Traceback (most recent call last):
  File "<...>/test2.py", line 16, in <module>
    "y", X=x, y=y, noise=s, shape=1)
  File "<...>/pymc3/gp/gp.py", line 424, in marginal_likelihood
  File "<...>/pymc3/distributions/distribution.py", line 41, in __new__
  File "<...>/pymc3/distributions/distribution.py", line 52, in dist
  File "<...>/pymc3/distributions/multivariate.py", line 225, in __init__
  File "<...>/pymc3/distributions/multivariate.py", line 61, in __init__
  File "<...>/theano/gof/op.py", line 674, in __call__
    required = thunk()
  File "<...>/theano/gof/op.py", line 892, in rval
    r = p(n, [x[0] for x in i], o)
  File "<...>/theano/tensor/slinalg.py", line 76, in perform
    z[0] = scipy.linalg.cholesky(x, lower=self.lower).astype(x.dtype)
  File "<...>/scipy/linalg/decomp_cholesky.py", line 91, in cholesky
    check_finite=check_finite)
  File "<...>/scipy/linalg/decomp_cholesky.py", line 19, in _cholesky
    a1 = asarray_chkfinite(a) if check_finite else asarray(a)
  File "<...>/numpy/lib/function_base.py", line 498, in asarray_chkfinite
    "array must not contain infs or NaNs")
ValueError: array must not contain infs or NaNs
1 Like

Doc says X needs to be a column vector. I guess both x and y need to be column vector?
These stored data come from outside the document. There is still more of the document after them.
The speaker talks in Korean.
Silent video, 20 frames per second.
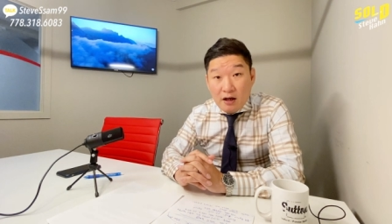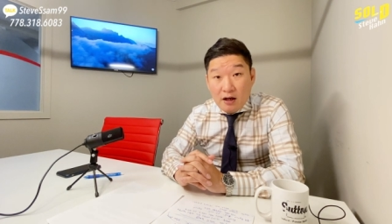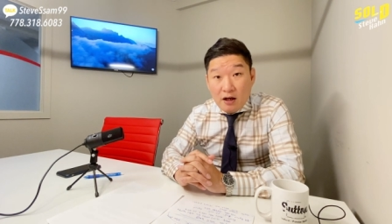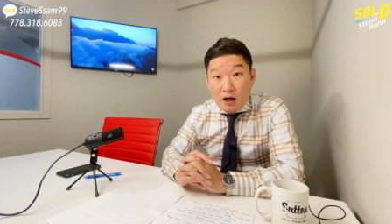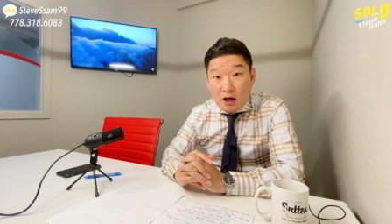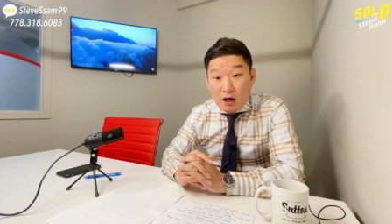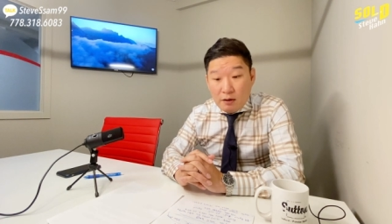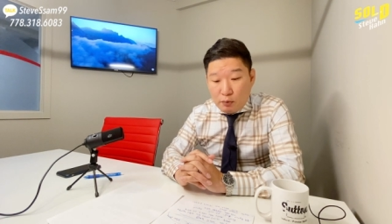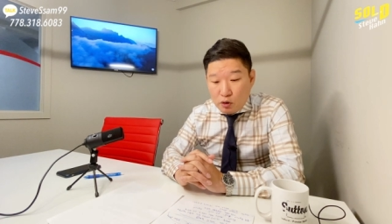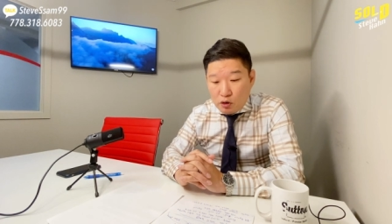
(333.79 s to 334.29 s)

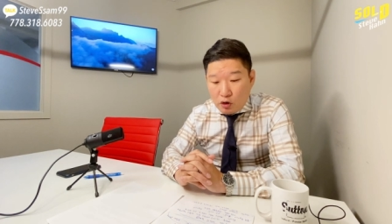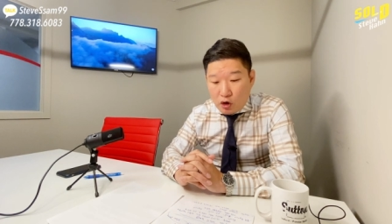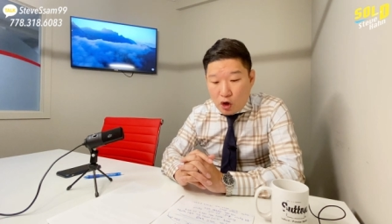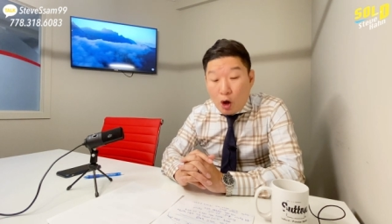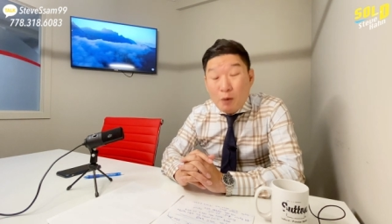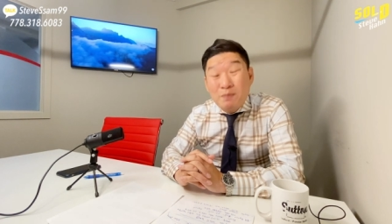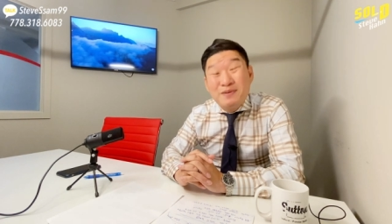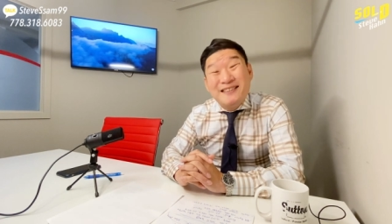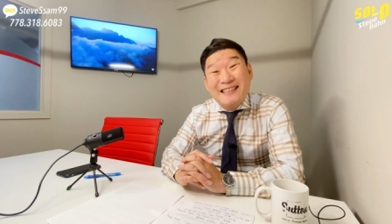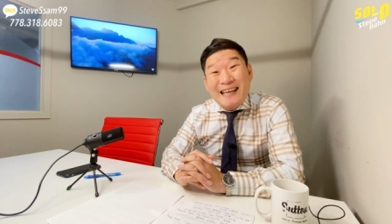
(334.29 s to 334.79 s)
어, 보통
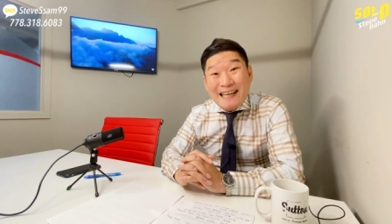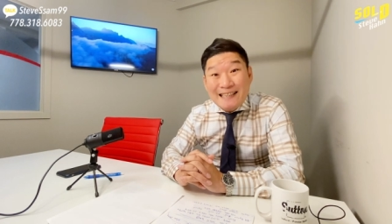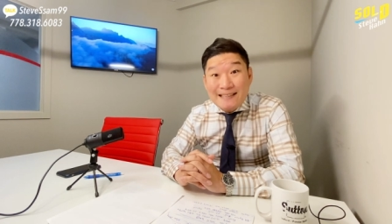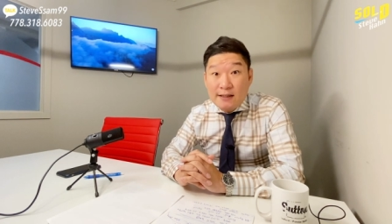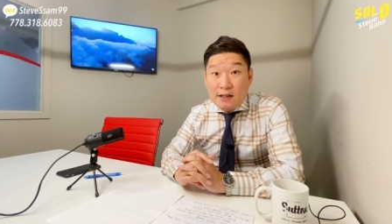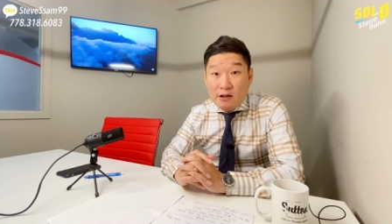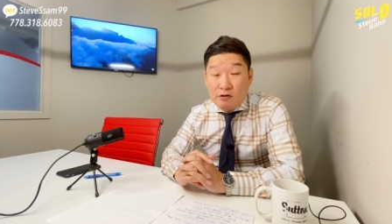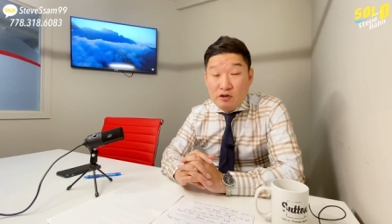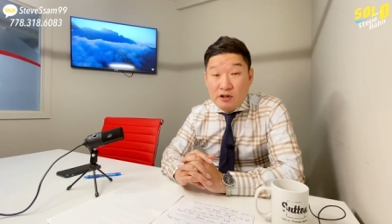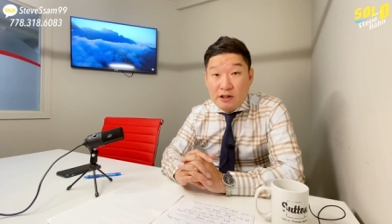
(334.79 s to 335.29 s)

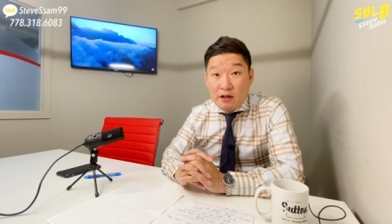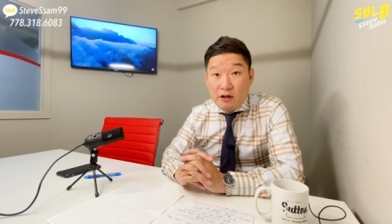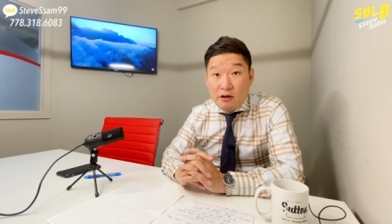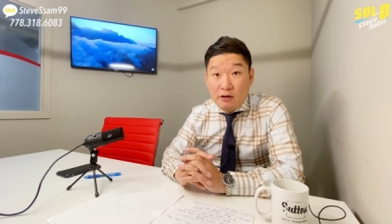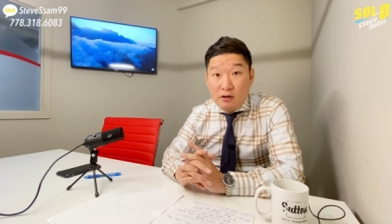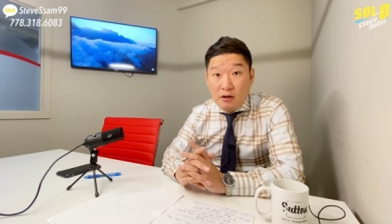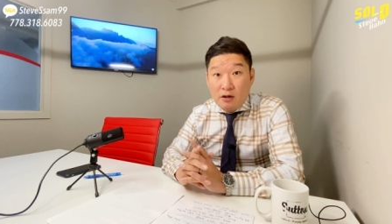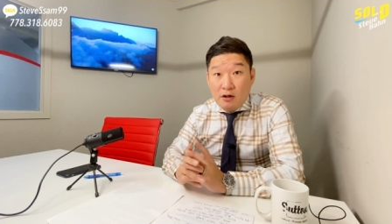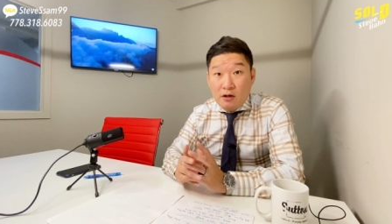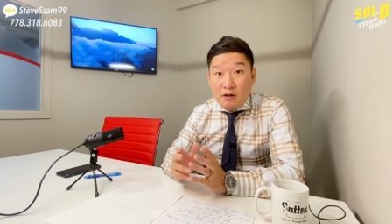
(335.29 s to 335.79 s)
업사이즈라고 그러잖아요.
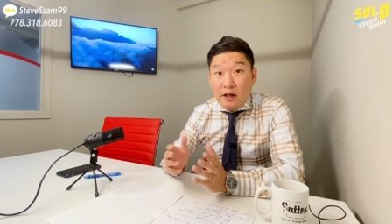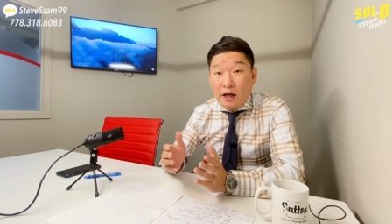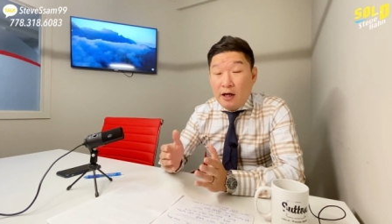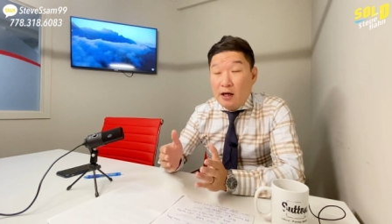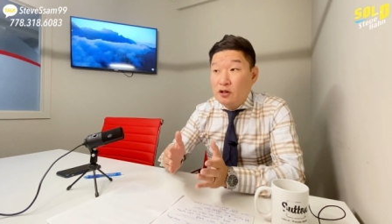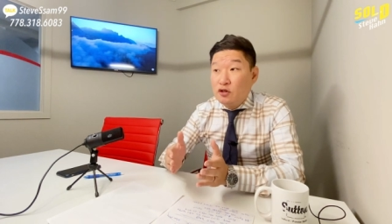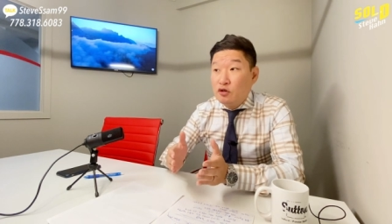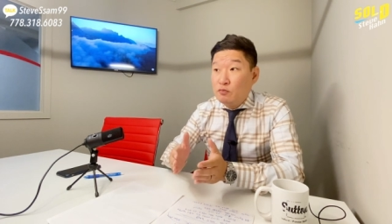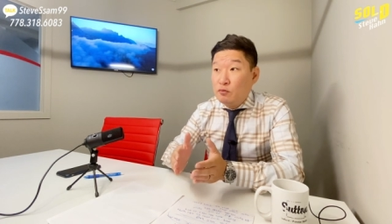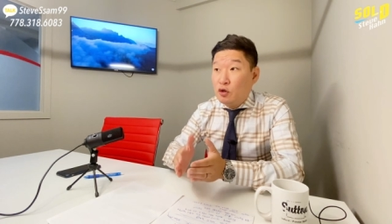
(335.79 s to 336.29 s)

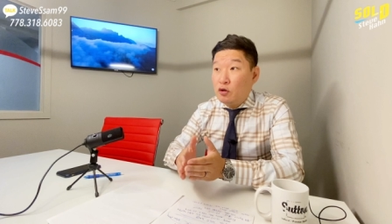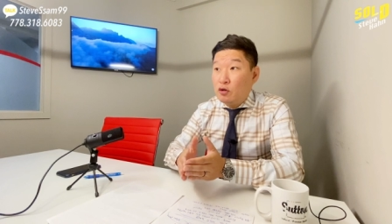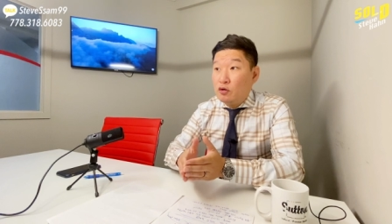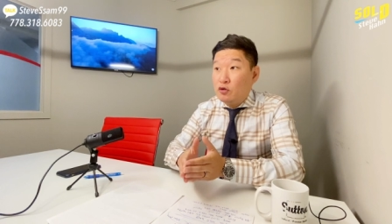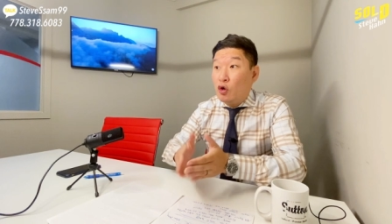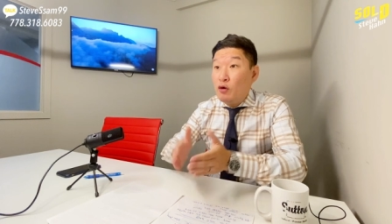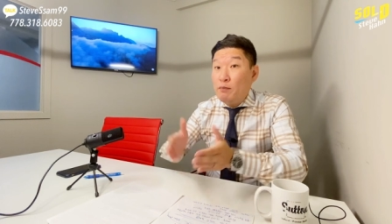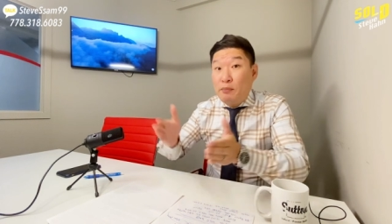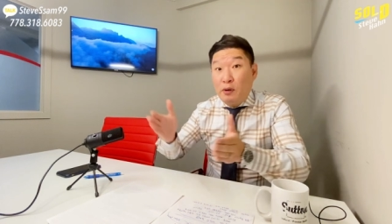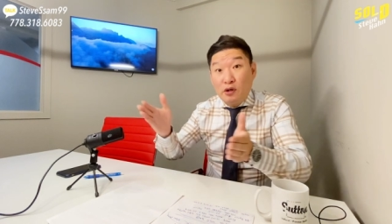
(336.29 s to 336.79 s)
내가 좀 더
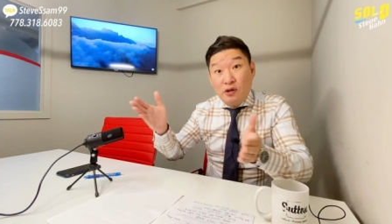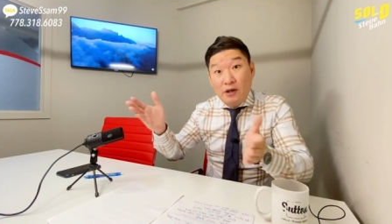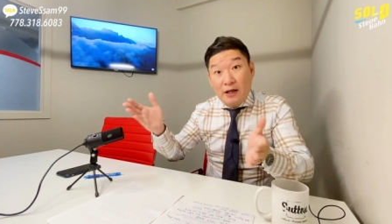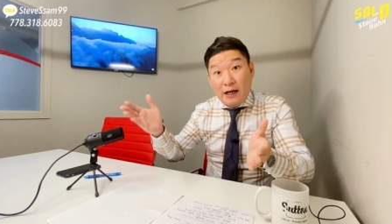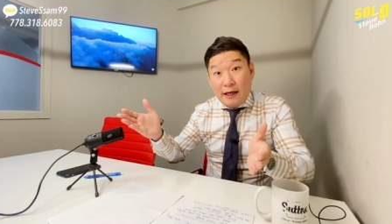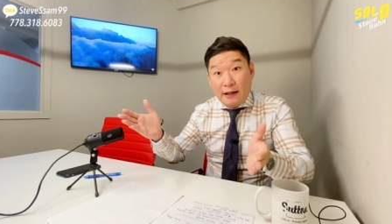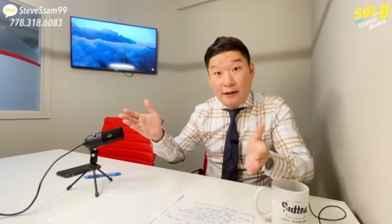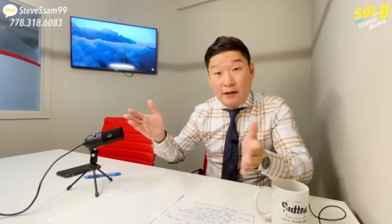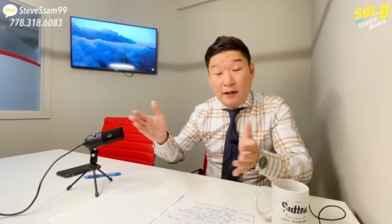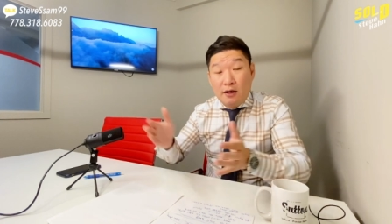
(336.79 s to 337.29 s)
넓혀서
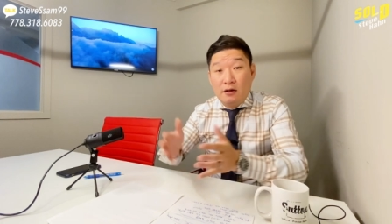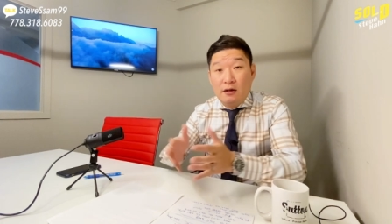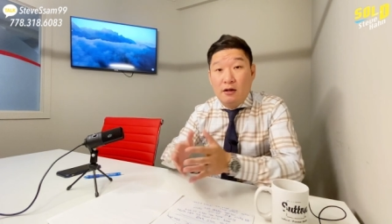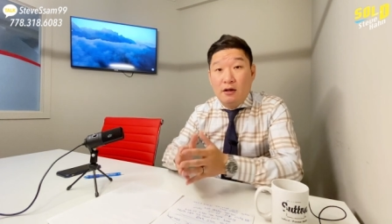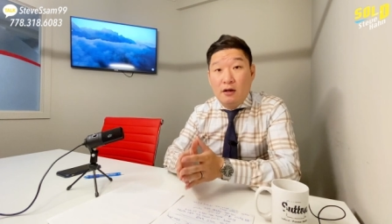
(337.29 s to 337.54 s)
가겠다.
The first piece of code in the doc doesn’t actually work. The code didnt’ define variable y.

Fix for 1st error:

import numpy as np
import pymc3 as pm

x = y = np.arange(150)[:, None]

with pm.Model():
    a = pm.gp.cov.Periodic(1, 2, 3)
    b = pm.gp.Marginal(cov_func=a)
    b.marginal_likelihood(
        "y", X=x, y=y, noise=3)

But that doesn’t fix the 2nd error.

1 Like

The code seems an adaptation of https://bwengals.github.io/looking-at-the-keeling-curve-with-gps-in-pymc3.html, which probably doesn’t work in pymc3 anymore.

The second Mauna Lua example was precisely what I was working with, but yeah that was my guide.

How else would one fit such a Gaussian Process then? The code does not seem too idiosyncratic, only utilizing 3 priors and 1 kernel. I imagine there is probably another way to define the Periodic component outside of pm.gp.Marginal?